Make a verbatim copy of all the records. Skip every image.

_Saved data entries_
╭──
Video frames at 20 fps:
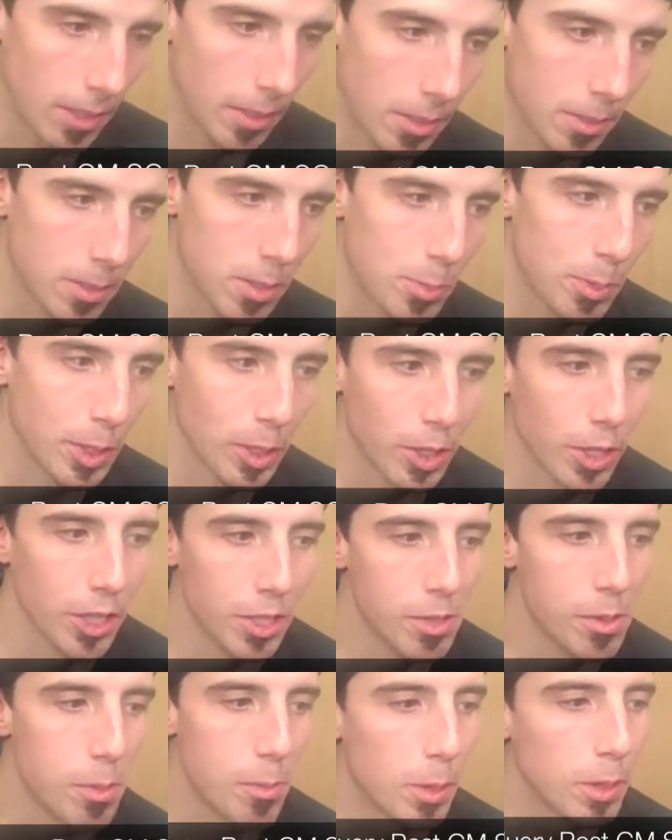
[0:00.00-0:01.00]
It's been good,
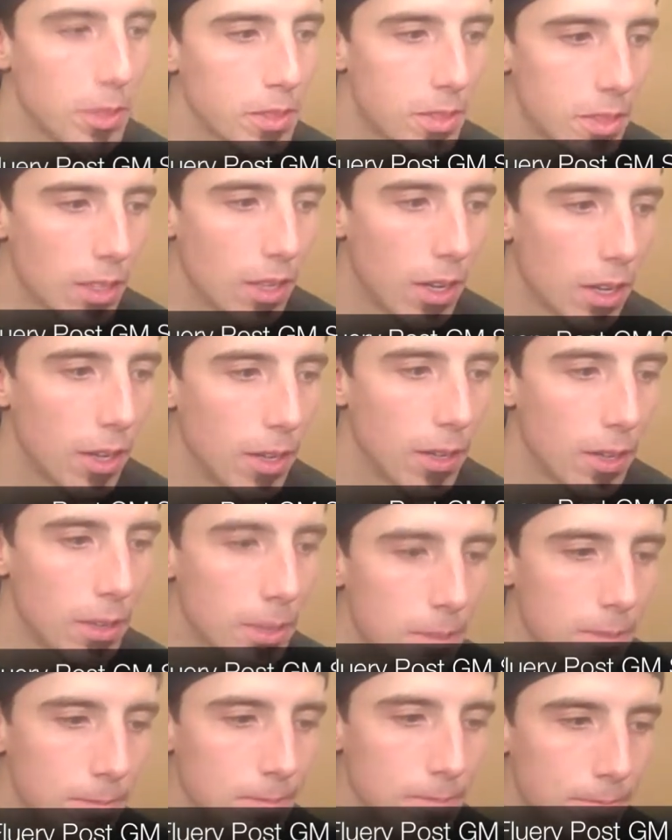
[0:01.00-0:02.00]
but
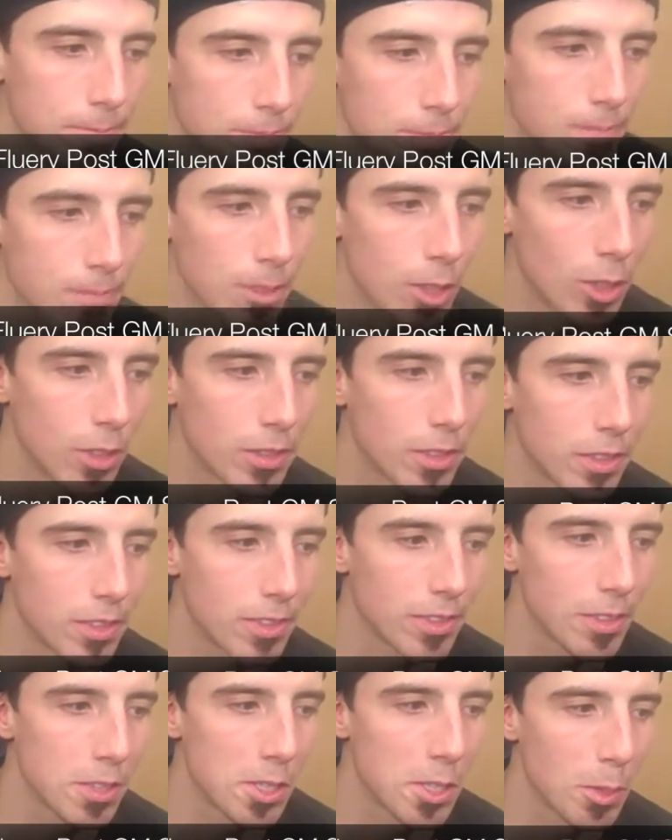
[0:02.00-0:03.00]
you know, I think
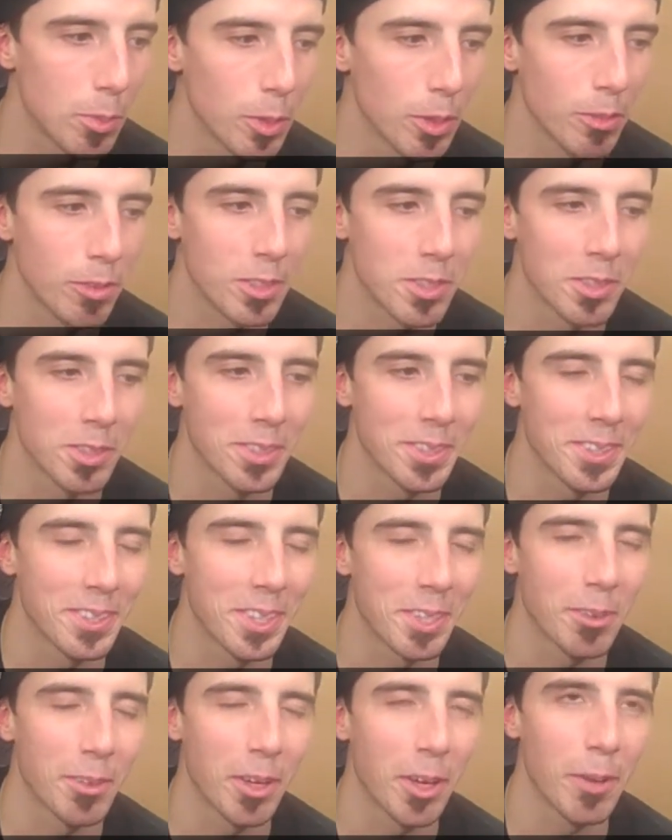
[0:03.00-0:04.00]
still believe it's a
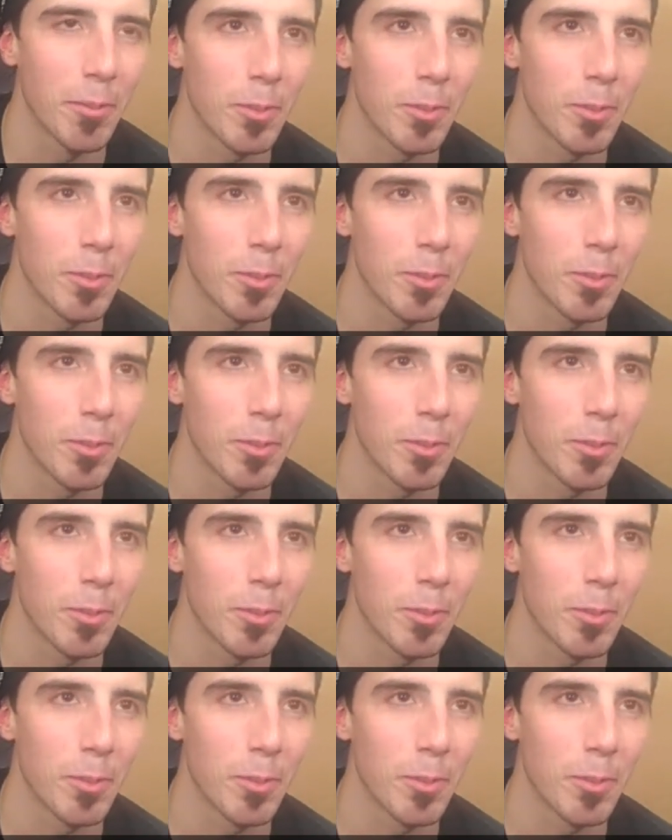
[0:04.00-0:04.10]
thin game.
╰──
_TASK RESULT_
Video frames at 20 fps:
[0:00.00-0:01.00]
It's been good,
[0:01.00-0:02.00]
but
[0:02.00-0:03.00]
you know, I think
[0:03.00-0:04.00]
still believe it's a
[0:04.00-0:04.10]
thin game.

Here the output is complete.